* [Problem details] Please transcribe all of the entries exactly, leaving out any images.

(Record excerpts Opens)

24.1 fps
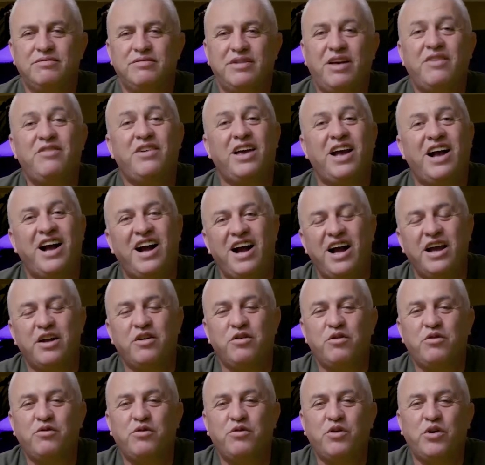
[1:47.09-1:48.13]
They hire
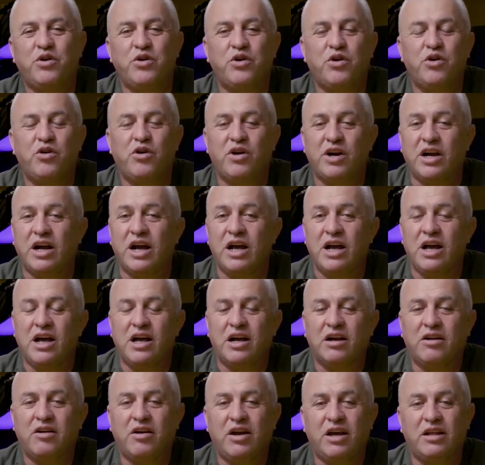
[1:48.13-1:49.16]
you for your
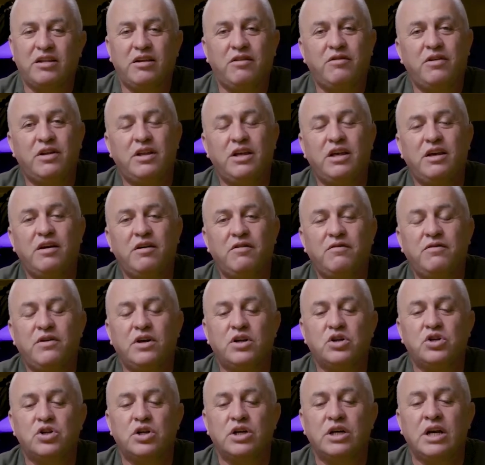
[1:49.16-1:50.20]
creativity,
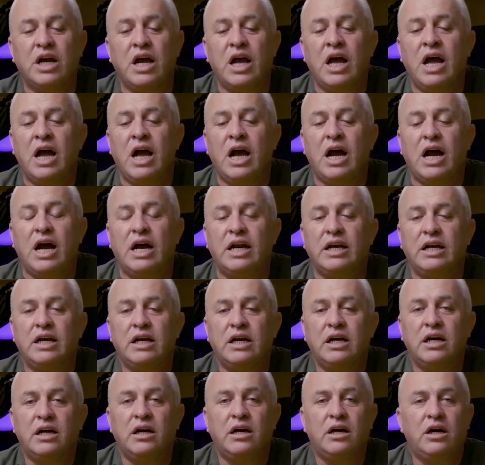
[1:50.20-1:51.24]
vision, and
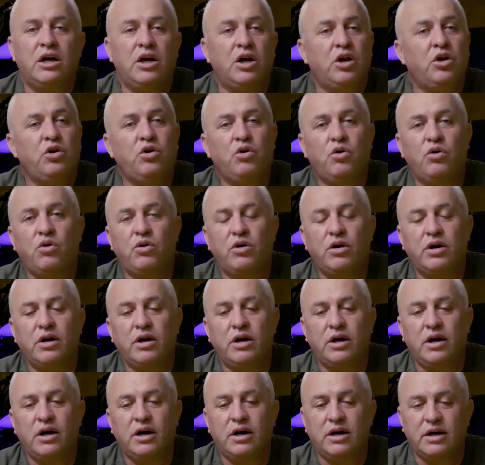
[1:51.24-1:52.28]

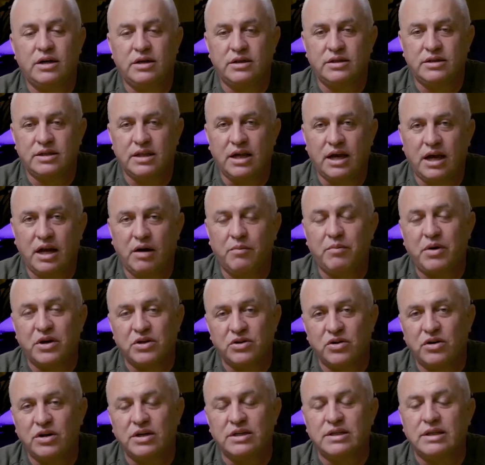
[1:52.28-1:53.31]
your style,
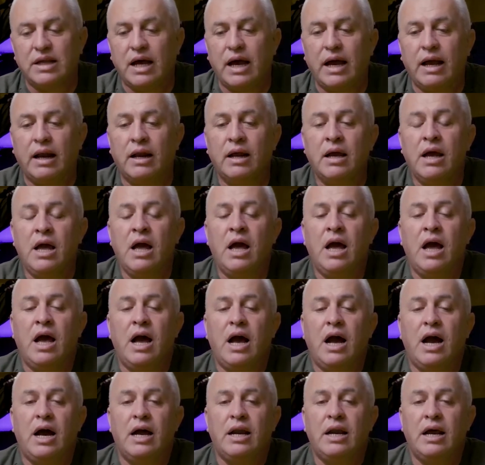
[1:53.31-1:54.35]
personal style.
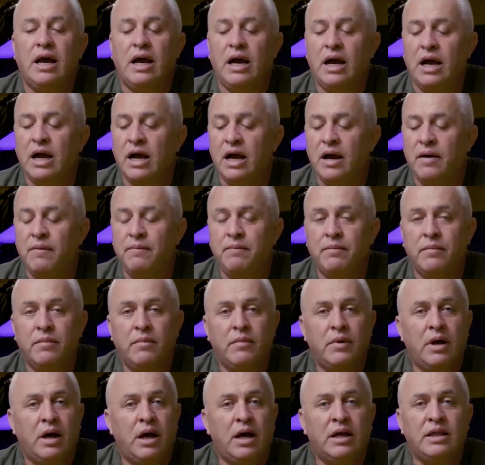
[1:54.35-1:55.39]
And
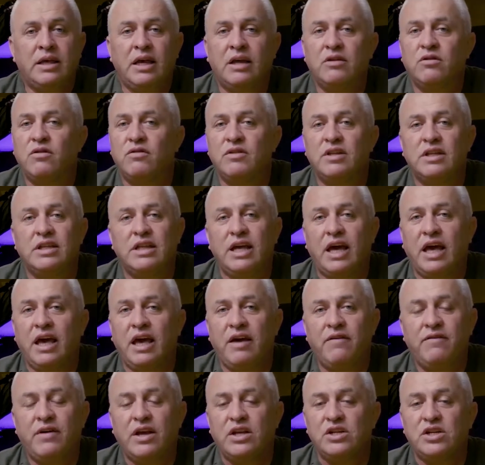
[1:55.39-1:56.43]
at the end of the day,
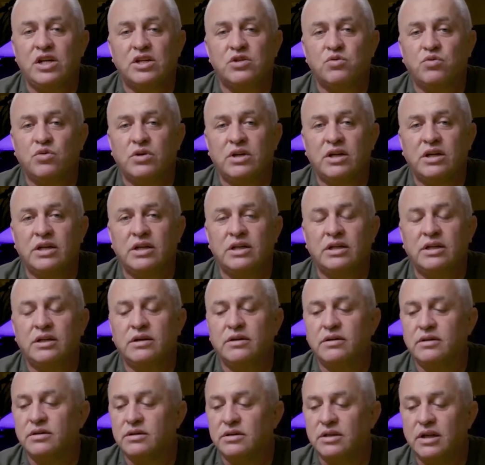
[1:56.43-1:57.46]
they just want
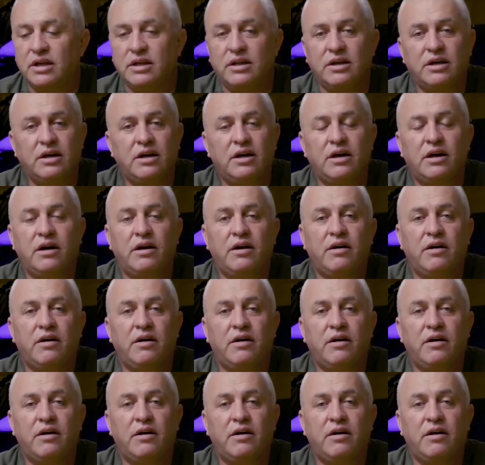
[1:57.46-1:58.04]
to see the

(Record excerpts Closes)

* [Answer below]
24.1 fps
[1:47.09-1:48.13]
They hire
[1:48.13-1:49.16]
you for your
[1:49.16-1:50.20]
creativity,
[1:50.20-1:51.24]
vision, and
[1:51.24-1:52.28]

[1:52.28-1:53.31]
your style,
[1:53.31-1:54.35]
personal style.
[1:54.35-1:55.39]
And
[1:55.39-1:56.43]
at the end of the day,
[1:56.43-1:57.46]
they just want
[1:57.46-1:58.04]
to see the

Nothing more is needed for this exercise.